Por Beatriz Mercedes Novaro de Dolera

“Y el castillo de arena se hizo realidad”. Palabras que con música de fondo de “La Rapsodia en Azul” dio comienzo a la era de la radiodifusión pilarense en boca de Guillermo Carlos Dolera, el 3 de octubre de 1964, desde una sala del Club Atlético Pilar.
Era la concreción de un sueño: que Pilar contara con radios locales que cubrieran su espacio territorial y sus necesidades. Sueño de esos cinco pioneros: Jorge A. Roncoroni, Reinaldo Sapucci, Miguel A. Murad, Vicente C. Zucca y Guillermo C. Dolera.

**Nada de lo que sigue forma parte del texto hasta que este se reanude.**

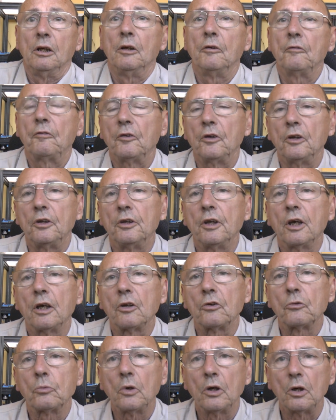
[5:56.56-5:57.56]
and fitted
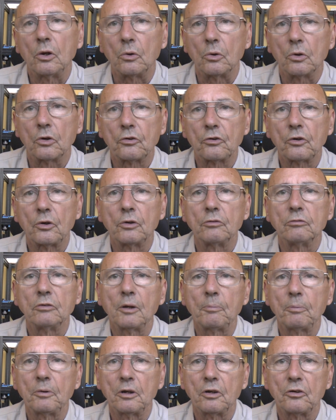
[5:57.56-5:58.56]
that as well. So it
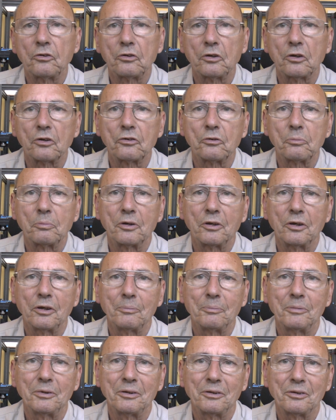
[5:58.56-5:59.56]
rapidly starts to
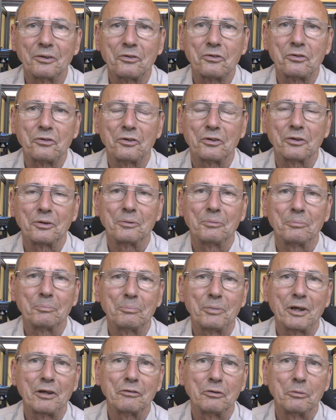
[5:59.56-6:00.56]
become this uh,
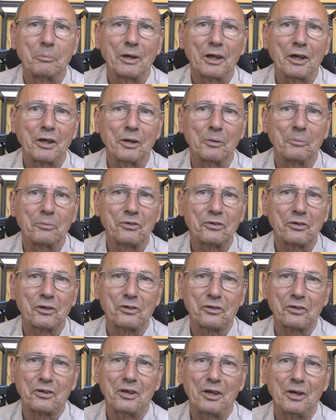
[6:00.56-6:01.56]
battery backup
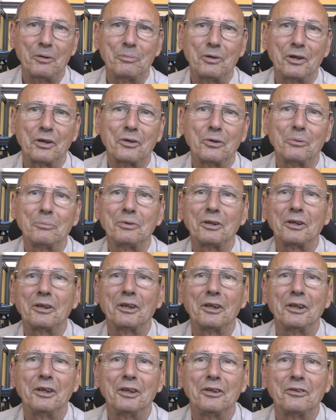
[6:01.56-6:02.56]
starts to get a bit
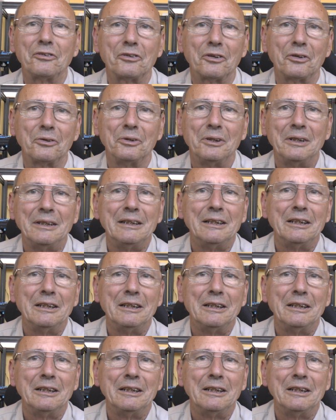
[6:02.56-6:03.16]
complicated. So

¿El porqué de la frase? Una vez, que estaban reunidos los cinco en mi casa trabajando con todas las trabas y dificultades que se presentaban, al verlos les dije: “Están levantando castillos de arena”.
Habían distribuido entre ellos las tareas principales: administrativas, técnicas, artísticas, económicas y de relaciones y recursos comunitarios. Los locutores y el equipo técnico, en el que se destacaba el joven y entusiasta operador Beto Pinheiro, eran voluntarios que brindaron sus saberes y su tiempo desinteresadamente. Pero todo aquel Pilar apoyó el proyecto. Además, cada uno de los cinco aportó $25.000 de aquella época, sacrificando ahorros y vacaciones, pero con el alma plena de haber logrado el objetivo: sentar las bases de la amplia red que hoy constituye la radiofonía en nuestro pujante Pilar.
Tuve un rol privilegiado en esta epopeya: acompañar a Guillermo, el “enamorado de la radio”, quien obtuvo en su carrera de Publicidad la medalla de oro por su Tesis sobre Radios Locales. También el honor de haber escrito los textos leídos en las transmisiones ya que se debían guionar ante las exigencias del organismo fiscalizador, el entonces COMFER. Asimismo, realicé el programa infantil “El Club de Impulsito”, bajo el lema de “LT20, Radiodifusora Impulso: Educa, acompaña, informa y entretiene, en el 140 de su dial”.
Hace 57 años decíamos por primera vez: “En el aire que usted respira, una auténtica voz regional”.
Hoy felizmente tenemos en todo el partido auténticas y florecientes radios locales que, con sus voces y su música, celebran para alegría de todos los ciudadanos la radiodifusión pilarense.

Días después del 3 de octubre de este año, con ganas de compartir y celebrar la historia de la radio local y la vida, un bello grupo de colegas hacedores de radios y programas, se encontraron en el Tinto y Soda. Allí hubo reconocimientos a los pioneros y voces cargadas de anécdotas y emoción. Lindo impulso que abrazó un miércoles distinto a quienes dedican tanto al desarrollo de la radiodifusión en nuestra comarca.